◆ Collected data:

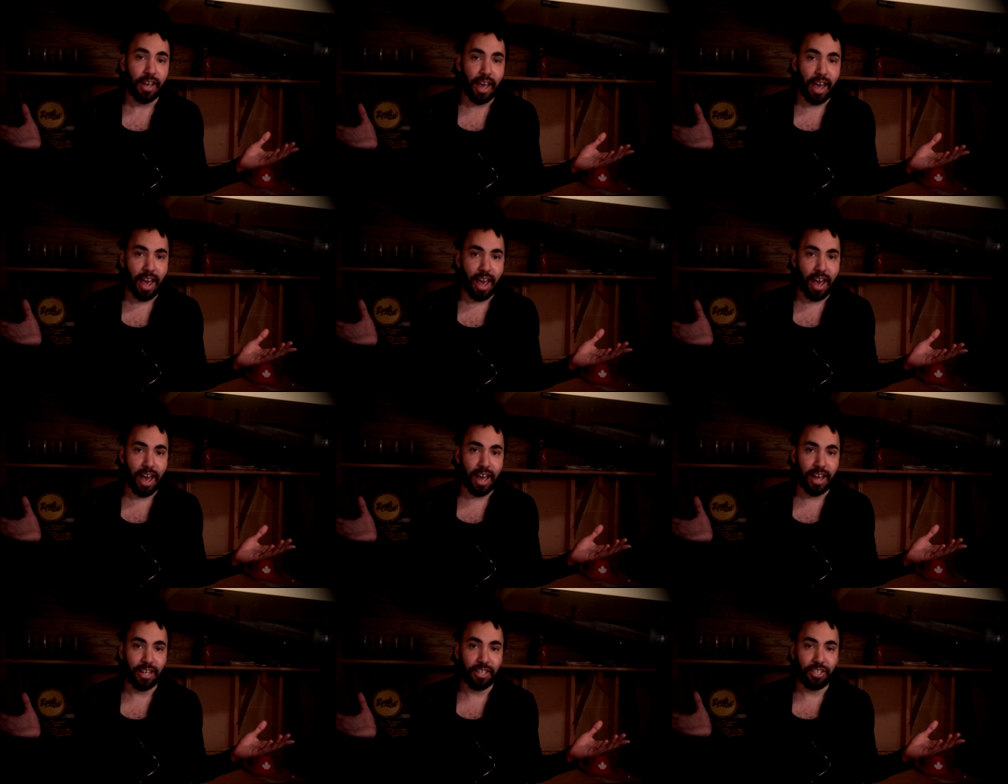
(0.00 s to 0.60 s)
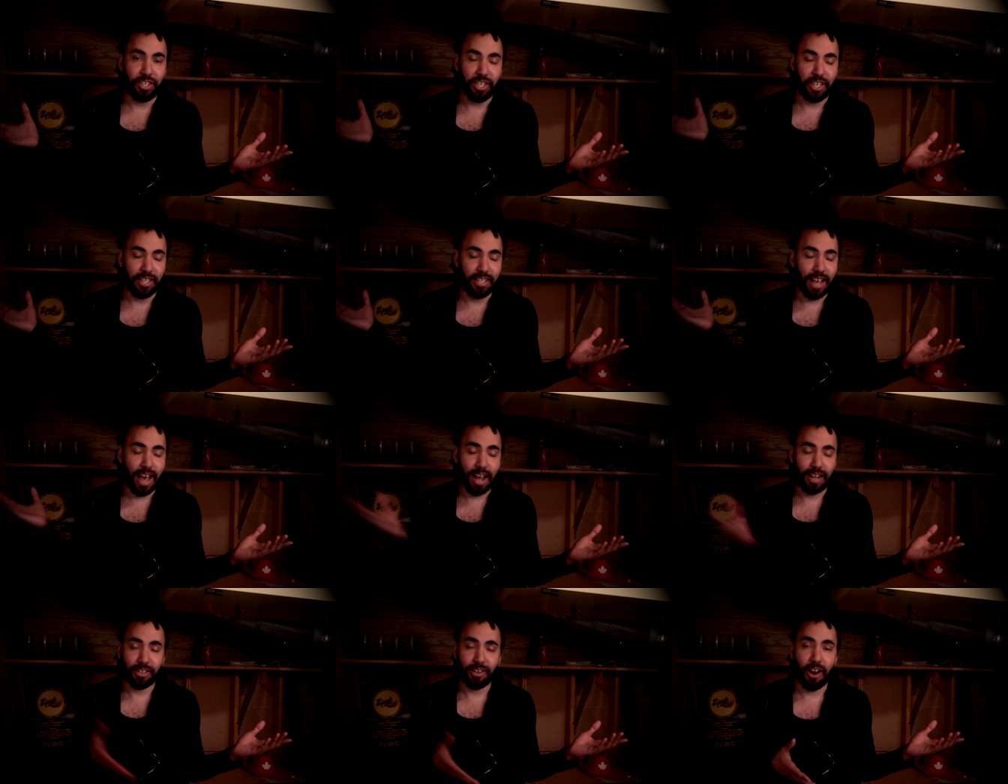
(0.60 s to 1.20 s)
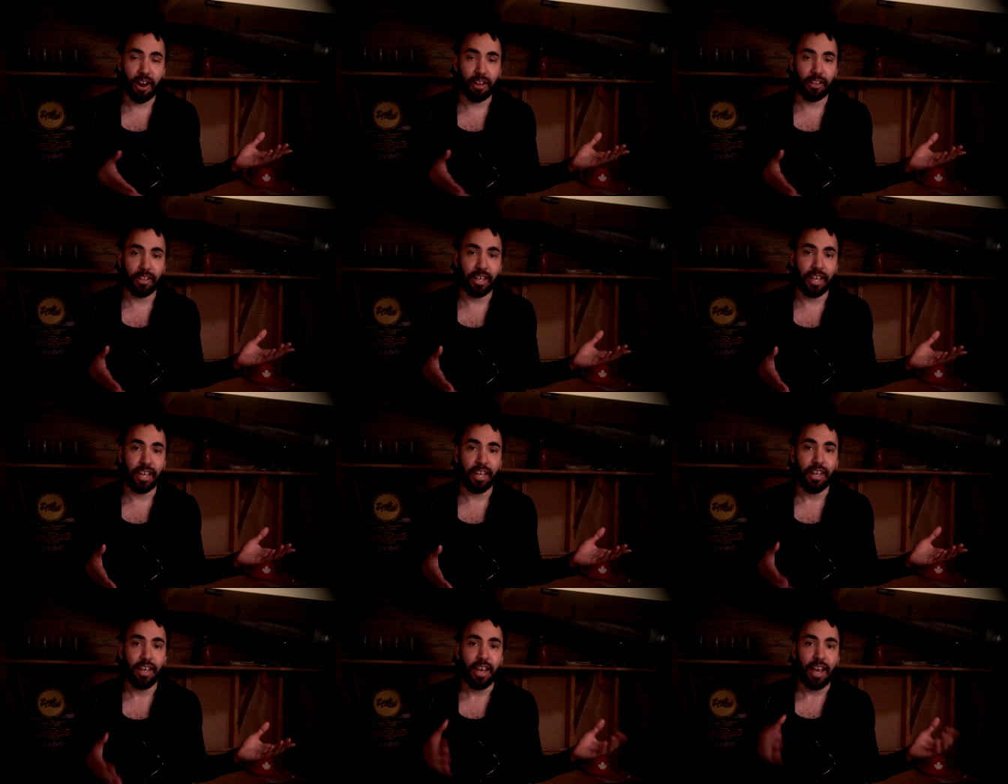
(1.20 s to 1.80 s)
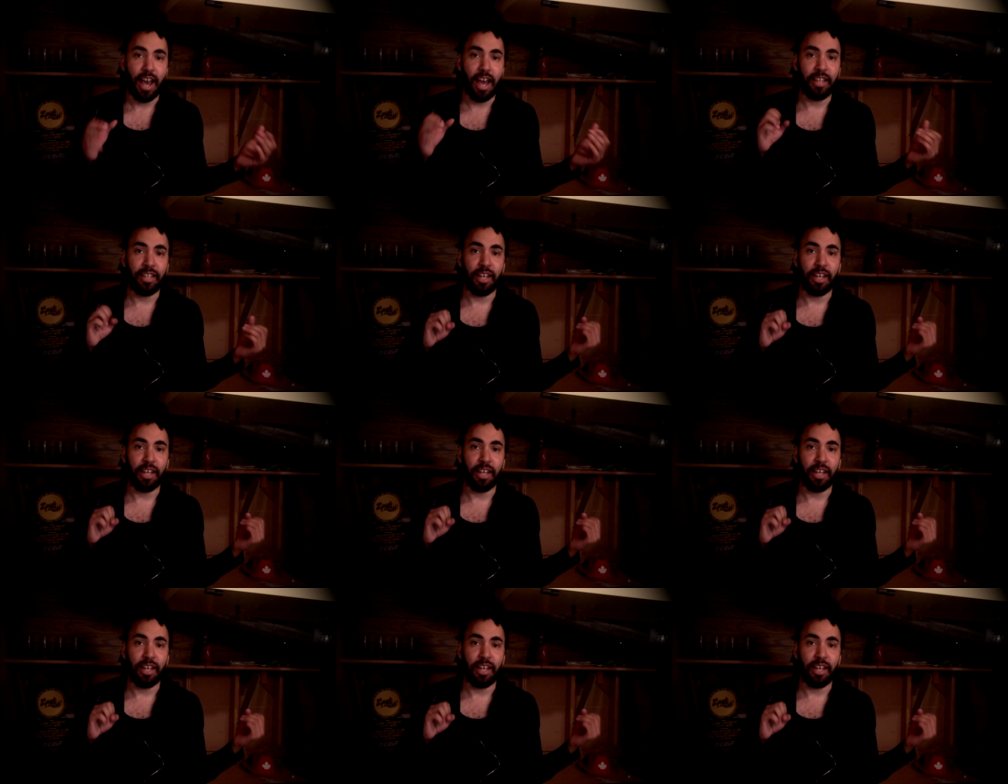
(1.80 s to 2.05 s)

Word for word: and she attacked Carly and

◆ WORK REQUEST: Every record should be duplicated exactly, though any picture in it must be left out.

◆ ANSWER TO THE PROBLEM:
(0.00 s to 0.60 s)
(0.60 s to 1.20 s)
(1.20 s to 1.80 s)
(1.80 s to 2.05 s)

Word for word: and she attacked Carly and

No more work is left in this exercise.